Performance Benefits

Memory Efficiency

@JvmInline
value class Point(val x: Int, val y: Int)

// No additional memory overhead
val points = List(1000) { Point(it, it) }

Runtime Performance

@JvmInline
value class Counter(val count: Int) {
    operator fun plus(other: Counter): Counter {
        return Counter(count + other.count)
    }
}

// Zero overhead operations
val a = Counter(5)
val b = Counter(3)
val sum = a + b // No boxing/unboxing

Best Practices

  1. Use for type safety
  2. Keep inline classes simple
  3. Avoid complex inheritance
  4. Consider JVM compatibility
  5. Use for performance-critical code

Common Patterns

Type-Safe IDs

@JvmInline
value class UserId(val id: Int)
@JvmInline
value class OrderId(val id: Int)
@JvmInline
value class ProductId(val id: Int)

class User(val id: UserId, val name: String)
class Order(val id: OrderId, val userId: UserId)
class Product(val id: ProductId, val name: String)

// Usage
val user = User(UserId(1), "John")
val order = Order(OrderId(1), user.id)
val product = Product(ProductId(1), "Laptop")

Domain-Specific Types

@JvmInline
value class Percentage(val value: Double) {
    init {
        require(value in 0.0..100.0) { "Percentage must be between 0 and 100" }
    }
}

@JvmInline
value class Currency(val amount: Double) {
    operator fun plus(other: Currency): Currency {
        return Currency(amount + other.amount)
    }
}

// Usage
val discount = Percentage(20.0)
val price = Currency(100.0)
val finalPrice = price * (1 - discount.value / 100)

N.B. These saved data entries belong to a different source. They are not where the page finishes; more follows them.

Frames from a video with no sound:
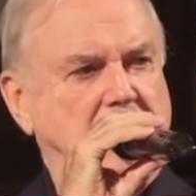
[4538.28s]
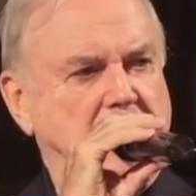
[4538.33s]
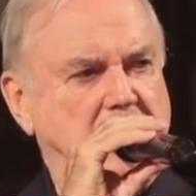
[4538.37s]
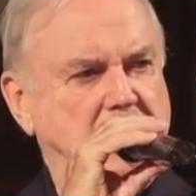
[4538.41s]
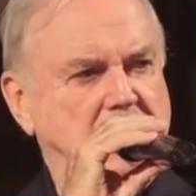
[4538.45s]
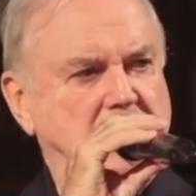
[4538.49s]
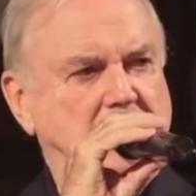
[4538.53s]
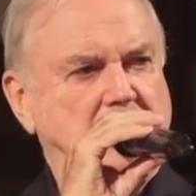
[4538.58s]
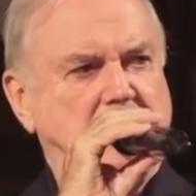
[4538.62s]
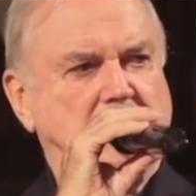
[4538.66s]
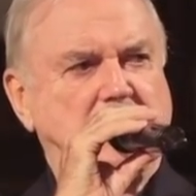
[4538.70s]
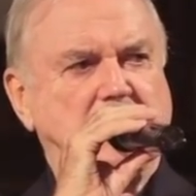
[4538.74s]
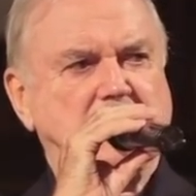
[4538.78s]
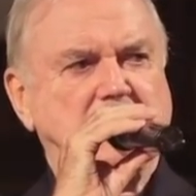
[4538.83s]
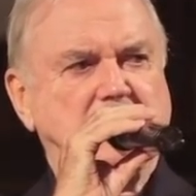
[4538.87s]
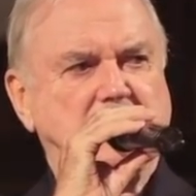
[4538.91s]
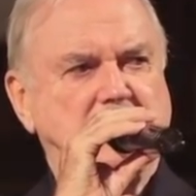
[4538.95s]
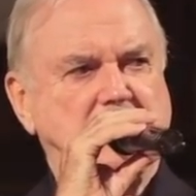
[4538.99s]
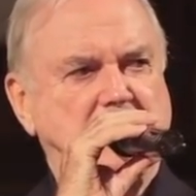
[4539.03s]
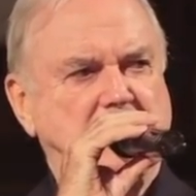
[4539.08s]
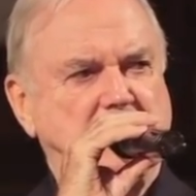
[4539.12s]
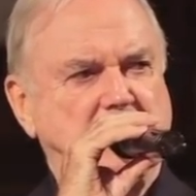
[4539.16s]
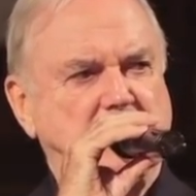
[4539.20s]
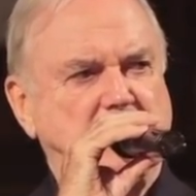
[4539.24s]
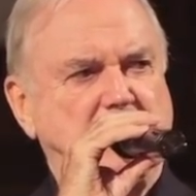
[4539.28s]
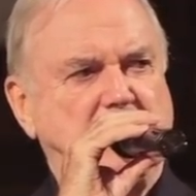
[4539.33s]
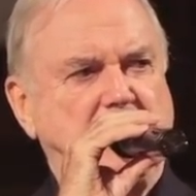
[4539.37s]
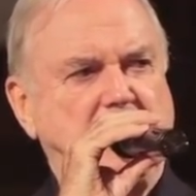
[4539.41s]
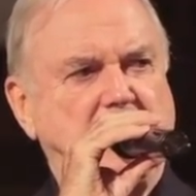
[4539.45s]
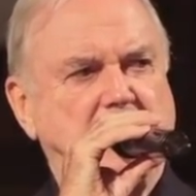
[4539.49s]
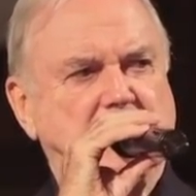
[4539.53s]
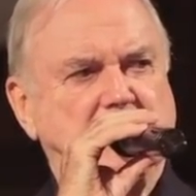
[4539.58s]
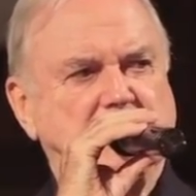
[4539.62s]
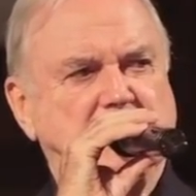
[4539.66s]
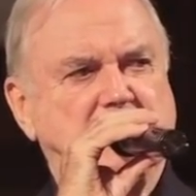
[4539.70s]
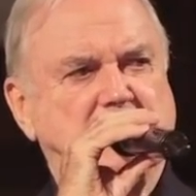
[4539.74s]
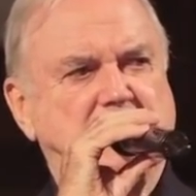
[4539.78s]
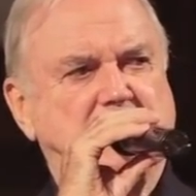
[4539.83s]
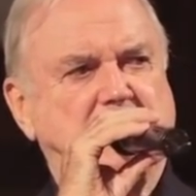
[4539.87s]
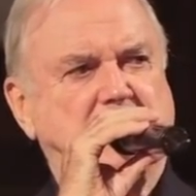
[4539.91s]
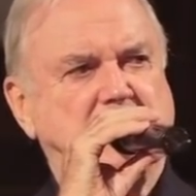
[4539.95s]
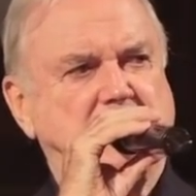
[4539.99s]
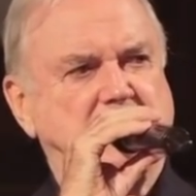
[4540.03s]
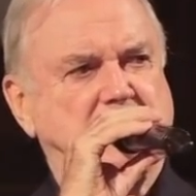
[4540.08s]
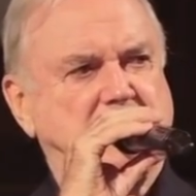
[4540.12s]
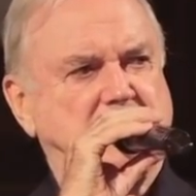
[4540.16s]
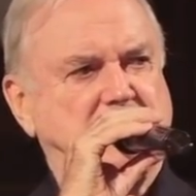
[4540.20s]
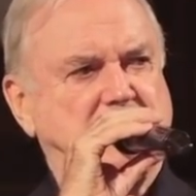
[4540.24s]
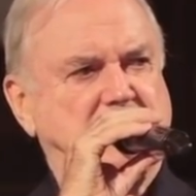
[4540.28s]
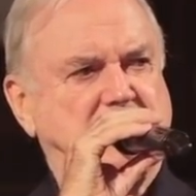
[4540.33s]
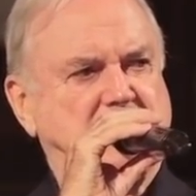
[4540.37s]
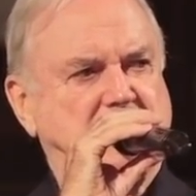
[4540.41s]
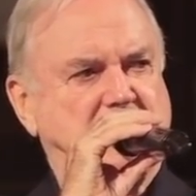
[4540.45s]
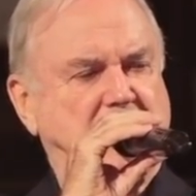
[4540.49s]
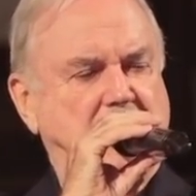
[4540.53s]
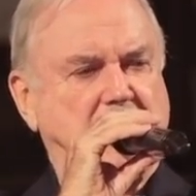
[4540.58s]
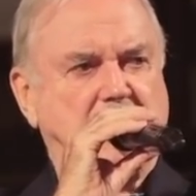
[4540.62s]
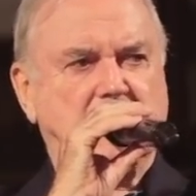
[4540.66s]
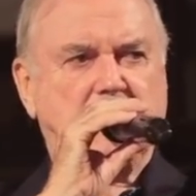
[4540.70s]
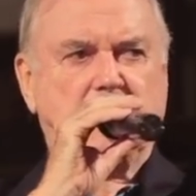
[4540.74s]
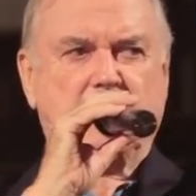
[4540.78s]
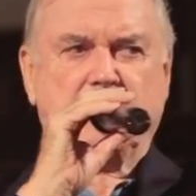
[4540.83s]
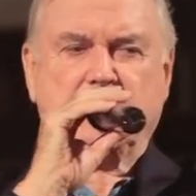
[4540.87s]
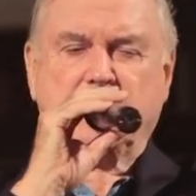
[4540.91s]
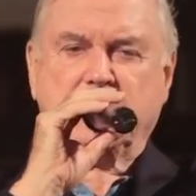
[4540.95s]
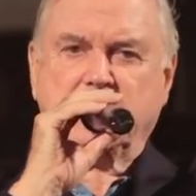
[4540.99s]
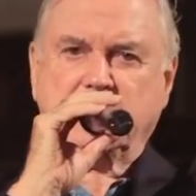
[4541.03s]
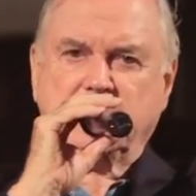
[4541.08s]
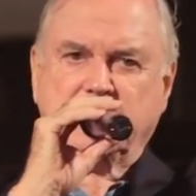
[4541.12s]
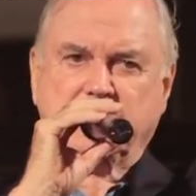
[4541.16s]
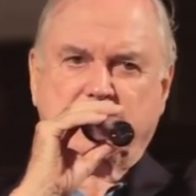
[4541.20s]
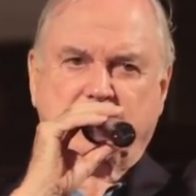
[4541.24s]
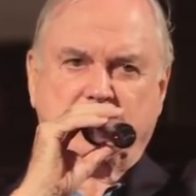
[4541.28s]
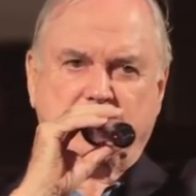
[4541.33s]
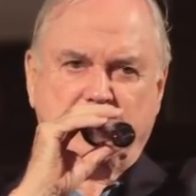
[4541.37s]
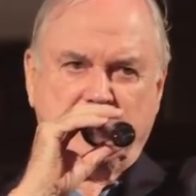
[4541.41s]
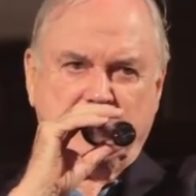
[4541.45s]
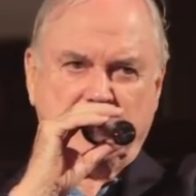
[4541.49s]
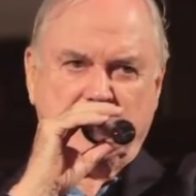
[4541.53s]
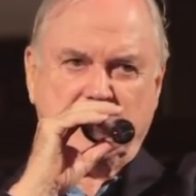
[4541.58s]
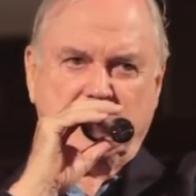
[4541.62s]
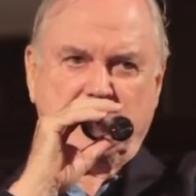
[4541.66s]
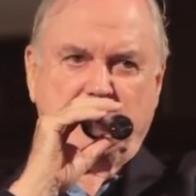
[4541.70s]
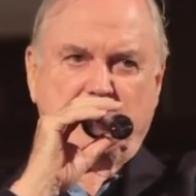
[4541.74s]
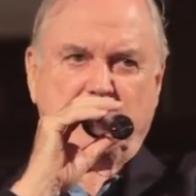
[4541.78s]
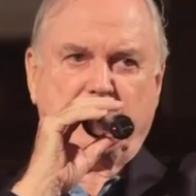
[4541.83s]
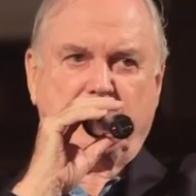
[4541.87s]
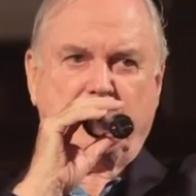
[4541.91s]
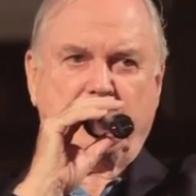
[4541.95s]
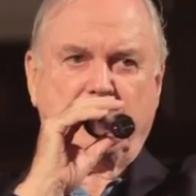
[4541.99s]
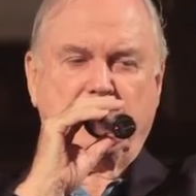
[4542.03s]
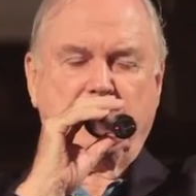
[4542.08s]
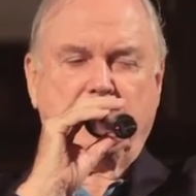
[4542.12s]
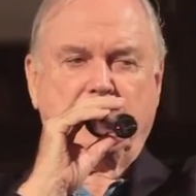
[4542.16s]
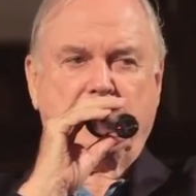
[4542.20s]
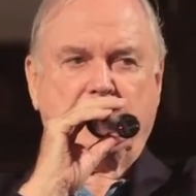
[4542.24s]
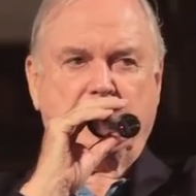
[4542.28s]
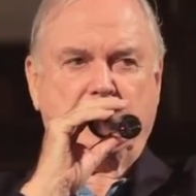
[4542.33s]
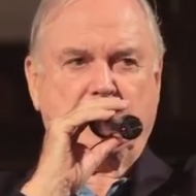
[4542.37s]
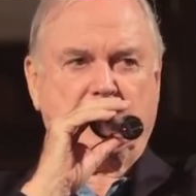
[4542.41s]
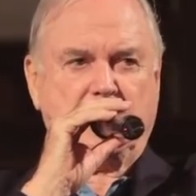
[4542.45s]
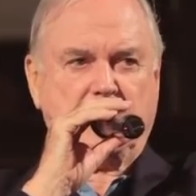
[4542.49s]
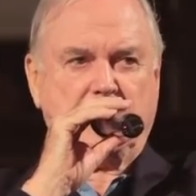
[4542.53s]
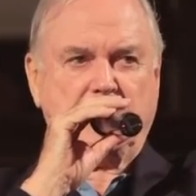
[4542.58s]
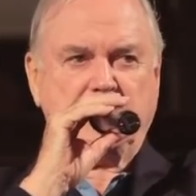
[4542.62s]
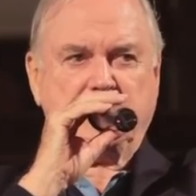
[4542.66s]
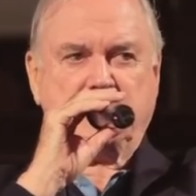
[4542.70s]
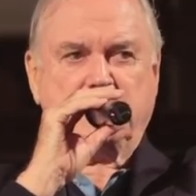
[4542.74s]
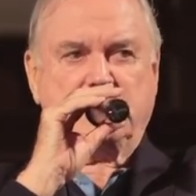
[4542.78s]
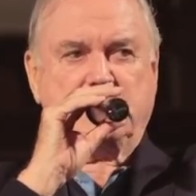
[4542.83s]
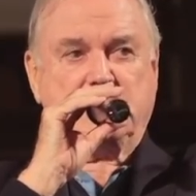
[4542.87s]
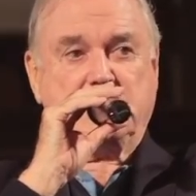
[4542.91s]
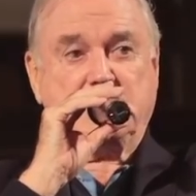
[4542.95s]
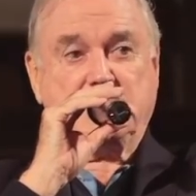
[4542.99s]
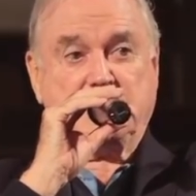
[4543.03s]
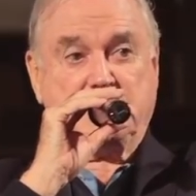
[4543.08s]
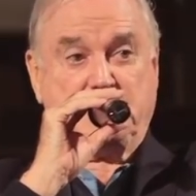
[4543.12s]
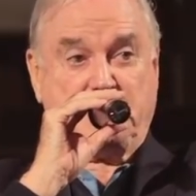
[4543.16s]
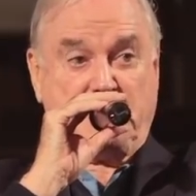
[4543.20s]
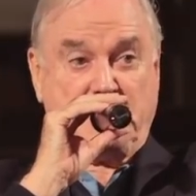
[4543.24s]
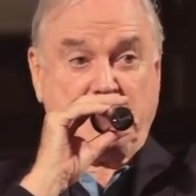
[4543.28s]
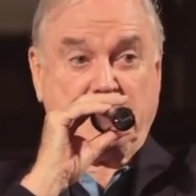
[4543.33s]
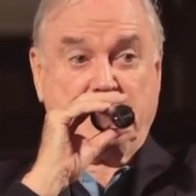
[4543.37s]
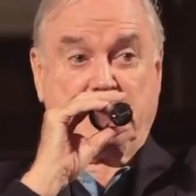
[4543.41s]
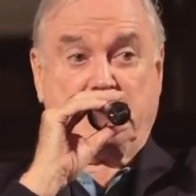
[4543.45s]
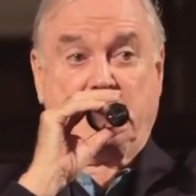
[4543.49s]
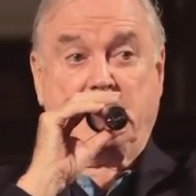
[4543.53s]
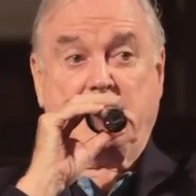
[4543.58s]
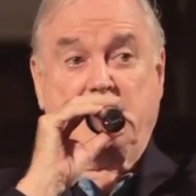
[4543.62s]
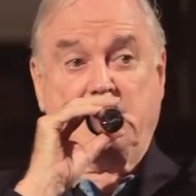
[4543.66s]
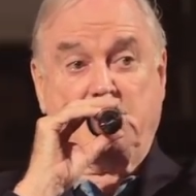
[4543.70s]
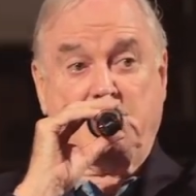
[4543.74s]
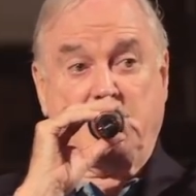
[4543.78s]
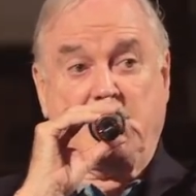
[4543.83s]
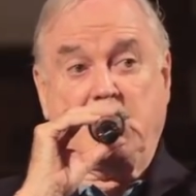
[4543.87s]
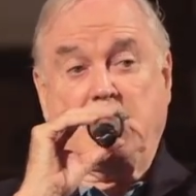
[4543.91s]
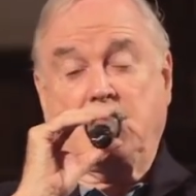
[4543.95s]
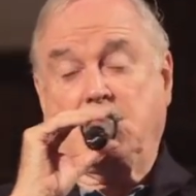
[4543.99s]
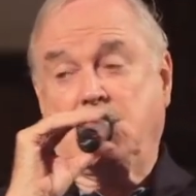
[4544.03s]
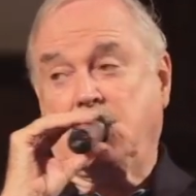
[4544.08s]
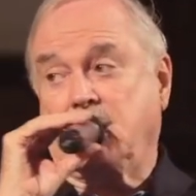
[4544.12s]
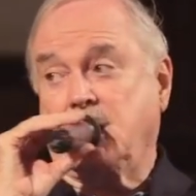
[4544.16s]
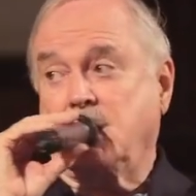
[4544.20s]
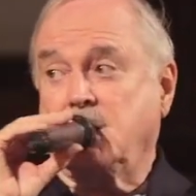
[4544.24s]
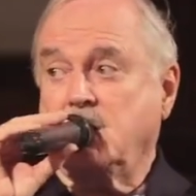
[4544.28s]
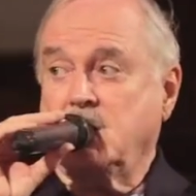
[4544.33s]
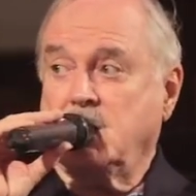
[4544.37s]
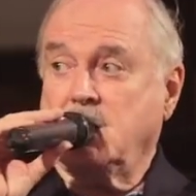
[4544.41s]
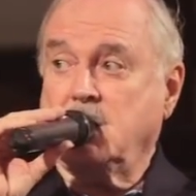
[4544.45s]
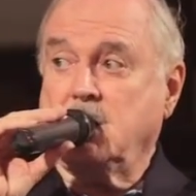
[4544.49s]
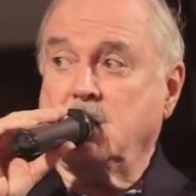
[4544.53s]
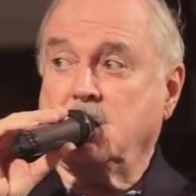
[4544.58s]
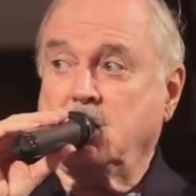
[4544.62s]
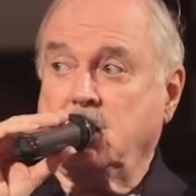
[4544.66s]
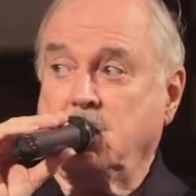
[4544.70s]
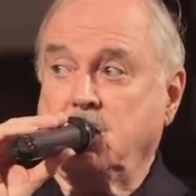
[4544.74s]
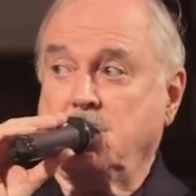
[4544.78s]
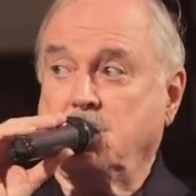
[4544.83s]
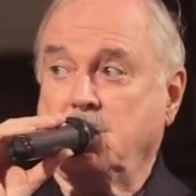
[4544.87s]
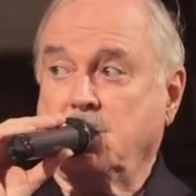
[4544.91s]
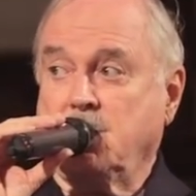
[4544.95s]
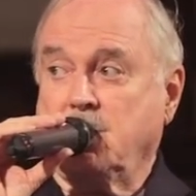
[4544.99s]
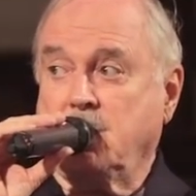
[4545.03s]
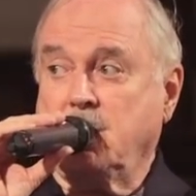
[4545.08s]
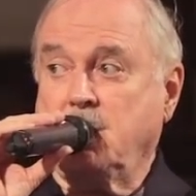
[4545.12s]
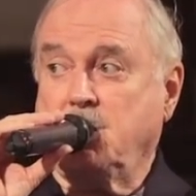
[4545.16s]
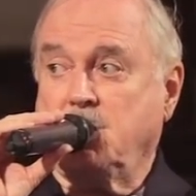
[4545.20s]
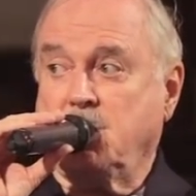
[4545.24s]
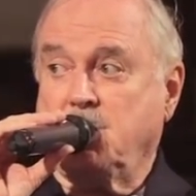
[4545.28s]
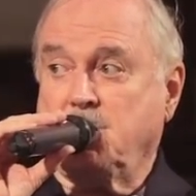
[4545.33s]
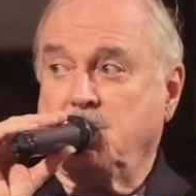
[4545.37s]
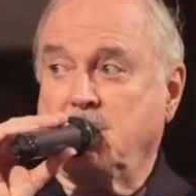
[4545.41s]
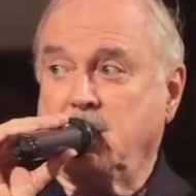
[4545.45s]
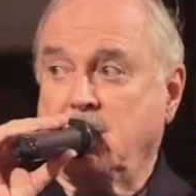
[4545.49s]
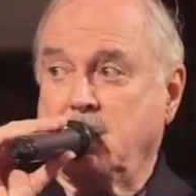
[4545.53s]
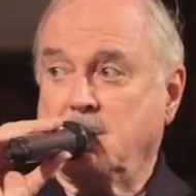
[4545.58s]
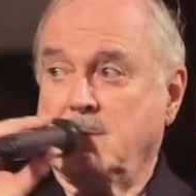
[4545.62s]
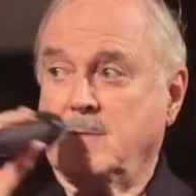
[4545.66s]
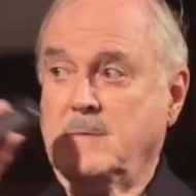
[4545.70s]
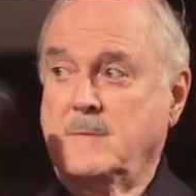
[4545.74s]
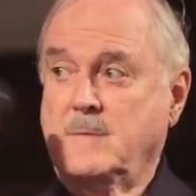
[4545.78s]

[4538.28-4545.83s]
nowadays nobody has a sense of scale of what is really important and what isn't, especially the media. And I know you agree with me.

Performance Considerations

  • Zero runtime overhead
  • No additional memory allocation
  • Direct value access
  • JVM optimization friendly
  • Boxing only when needed

Common Mistakes

  1. Using complex inheritance
  2. Creating too many inline classes
  3. Ignoring JVM compatibility
  4. Overusing inline classes
  5. Not considering boxing scenarios

Conclusion

Inline classes are a powerful feature for creating type-safe, performant code. Use them to add type safety without runtime overhead, especially in performance-critical applications.